For the industrial capitalist.

“In relation to him interest appears therefore as the mere fruit of owning capital, of capital as such abstracted from the reproduction process of capital, inasmuch as it does not "work,"; does not function; while profit of enterprise appears to him as the exclusive fruit of the functions which he performs with the capital, as the fruit of the movement and performance of capital, of a performance which appears to him as his own activity, as opposed to the inactivity, the non-participation of the money-capitalist in the production process.” (p 374)

This perception is based on an objective fact.

“... for interest flows to the money-capitalist, to the lender, who is the mere owner of capital, hence represents only ownership of capital before the production process and outside of it; while the profit of enterprise flows to the functioning capitalist alone, who is non-owner of the capital.” (p 344)

On this basis, it does not matter whether the capital employed was borrowed or not, because it now appears that the return to this capital is interest, and the amount of interest is determined by the average rate of interest, whereas the proportion of the gross profit, after the interest is deducted, is attributable solely to the functions of entrepreneurship.

The importance of this ideologically is clear, because, on this basis, the profit accrued by the capitalist, is no longer a consequence of the exploitation of labour by capital, but is nothing more than a remuneration of the special type of labour performed by the capitalist, whilst the interest on the capital is nothing more than the market price of capital sold as a commodity.

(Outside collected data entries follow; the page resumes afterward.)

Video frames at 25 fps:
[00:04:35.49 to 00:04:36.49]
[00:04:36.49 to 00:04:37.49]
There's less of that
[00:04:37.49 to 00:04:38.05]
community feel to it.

“The capitalist operating on his own capital, like the one operating on borrowed capital, divides the gross profit into interest due to himself as owner, as his own lender, and into profit of enterprise due to him as to an active capitalist performing his function. As concerns this division, therefore, as a qualitative one, it is immaterial whether the capitalist really has to share with another, or not. The employer of capital, even when working with his own capital, splits into two personalities — the owner of capital and the employer of capital; with reference to the categories of profit which it yields, his capital also splits into capital-property, capital outside the production process, and yielding interest of itself, and capital in the production process which yields a profit of enterprise through its function.” (p 375)

And as the surplus value divides into two, profit of enterprise and interest, at the level of the total social capital, personified by the money-capitalist and the industrial capitalist, both of these elements are determined by their own separate laws. And, as capitalist production develops, so that the mass of money-capital grows, and is increasingly monopolised in the hands of the money-capitalist, what begins as merely a quantitative division between profit of enterprise and interest becomes solidified into a qualitative difference representing the separate revenues and interests of these two class fractions.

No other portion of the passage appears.